Task directions –
If a line in the entries below includes "Spoken", show that line.

Task material START

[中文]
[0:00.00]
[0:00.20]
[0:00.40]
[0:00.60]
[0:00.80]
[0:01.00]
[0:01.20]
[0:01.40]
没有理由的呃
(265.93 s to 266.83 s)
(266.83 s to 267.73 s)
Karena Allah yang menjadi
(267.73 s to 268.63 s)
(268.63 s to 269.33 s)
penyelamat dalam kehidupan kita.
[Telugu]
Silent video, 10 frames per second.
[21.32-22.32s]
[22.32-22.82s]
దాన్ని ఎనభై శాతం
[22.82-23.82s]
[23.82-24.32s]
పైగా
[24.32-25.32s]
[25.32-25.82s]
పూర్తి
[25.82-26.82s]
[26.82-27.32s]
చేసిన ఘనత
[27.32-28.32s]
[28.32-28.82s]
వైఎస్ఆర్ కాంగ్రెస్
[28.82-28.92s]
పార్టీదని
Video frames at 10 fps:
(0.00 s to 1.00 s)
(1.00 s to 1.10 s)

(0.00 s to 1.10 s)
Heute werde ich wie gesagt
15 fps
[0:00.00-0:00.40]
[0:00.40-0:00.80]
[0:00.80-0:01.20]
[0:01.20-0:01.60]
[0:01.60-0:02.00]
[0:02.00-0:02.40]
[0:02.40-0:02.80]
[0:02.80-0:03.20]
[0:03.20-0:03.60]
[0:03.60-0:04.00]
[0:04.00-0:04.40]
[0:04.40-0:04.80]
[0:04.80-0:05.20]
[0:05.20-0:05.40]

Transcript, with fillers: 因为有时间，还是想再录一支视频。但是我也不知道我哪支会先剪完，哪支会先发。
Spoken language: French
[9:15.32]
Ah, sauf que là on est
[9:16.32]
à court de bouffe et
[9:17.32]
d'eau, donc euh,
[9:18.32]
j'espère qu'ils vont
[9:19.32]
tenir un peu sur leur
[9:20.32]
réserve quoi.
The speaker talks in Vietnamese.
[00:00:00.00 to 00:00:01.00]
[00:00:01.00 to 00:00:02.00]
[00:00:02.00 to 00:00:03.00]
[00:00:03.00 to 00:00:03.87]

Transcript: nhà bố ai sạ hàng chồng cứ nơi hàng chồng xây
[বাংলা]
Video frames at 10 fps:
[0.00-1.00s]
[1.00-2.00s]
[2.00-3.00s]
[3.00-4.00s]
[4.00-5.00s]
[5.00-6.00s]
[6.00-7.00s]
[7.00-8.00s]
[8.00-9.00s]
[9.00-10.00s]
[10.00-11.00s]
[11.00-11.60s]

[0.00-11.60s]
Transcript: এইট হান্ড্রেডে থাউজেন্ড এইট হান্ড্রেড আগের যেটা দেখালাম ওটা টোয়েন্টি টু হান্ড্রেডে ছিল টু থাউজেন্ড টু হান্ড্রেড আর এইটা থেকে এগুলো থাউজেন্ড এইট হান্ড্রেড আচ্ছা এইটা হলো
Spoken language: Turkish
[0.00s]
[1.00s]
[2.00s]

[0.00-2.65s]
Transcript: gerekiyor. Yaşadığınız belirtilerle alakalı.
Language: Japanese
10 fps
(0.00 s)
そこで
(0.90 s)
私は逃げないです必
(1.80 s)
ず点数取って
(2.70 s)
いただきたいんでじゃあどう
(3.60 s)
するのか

Task material END

Answer to the exercise –
Spoken language: French
Spoken language: Turkish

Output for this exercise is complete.